We note with interest the approach of Bopp et al. (1) in providing conservative estimates for the prevalence of diabetes in Switzerland and welcome their critical comparison with the 2010 figures from the International Diabetes Federation (IDF) Diabetes Atlas. They show that IDF figures were over twice as high as their estimates.

The authors rightly point out that prevalence data on diabetes from many countries are scarce. In providing national, regional, and global estimates, decisions need to be made on which study or studies are used for a particular country. If a high-quality, up-to-date, nationally representative study in which glucose was measured (either fasting, or better still as part of an oral glucose tolerance test) is available, then that is the obvious choice. But that is not the case for the vast majority of countries, and the choices fall around using less than ideal studies from the same country (where these exist) or in extrapolating from studies done in countries judged to be similar.
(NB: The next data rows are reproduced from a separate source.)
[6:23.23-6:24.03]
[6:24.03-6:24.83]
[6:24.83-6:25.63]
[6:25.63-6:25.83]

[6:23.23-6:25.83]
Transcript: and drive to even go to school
IDF has been working to improve the transparency and reproducibility of how studies are chosen to provide the prevalence estimates for a particular country and has implemented a new approach for the fifth edition of the IDF Diabetes Atlas (2). Within the database of prevalence studies (published and unpublished) maintained by IDF, each is scored for quality against a number of criteria, including age of the study, representativeness, method of identifying diabetes, and so on. The scores used were derived from an expert consultation using the analytic hierarchical process (3). If there is no high-quality study for a given country, which was the case for almost half of the 215 countries and territories included in the fifth edition (2011) of the IDF Diabetes Atlas, results from a “data region” are used as a proxy. A data region represents countries in the same geographical area, of the same economic status (based on the World Bank classification), and the same predominant ethnicity.

When this process was used to determine which study or studies to use for Switzerland for 2011, a nationally representative study from Switzerland of known diabetes was scored as the highest quality study available (4), and an adjustment was made for unknown diabetes. The proportion assumed to have unknown diabetes is based on high scoring studies in the same data region (3) and in this case is around 35%. Using this approach, the total number of adults estimated to have diabetes in Switzerland is approximately 424,000, of which 155,000 are estimated to have undiagnosed diabetes. This total number is considerably lower than 630,000 who were estimated to have diabetes in Switzerland in the fourth edition of the IDF Diabetes Atlas, an estimate that was based on extrapolating from studies in Germany (5) and is closer to the conservative estimates of Bopp et al.

We have published full details of the newly implemented approach to choosing studies from which to estimate national, regional, and global diabetes prevalence (3), and critical comments and suggestions on these would be most welcome.

No potential conflicts of interest relevant to this article were reported.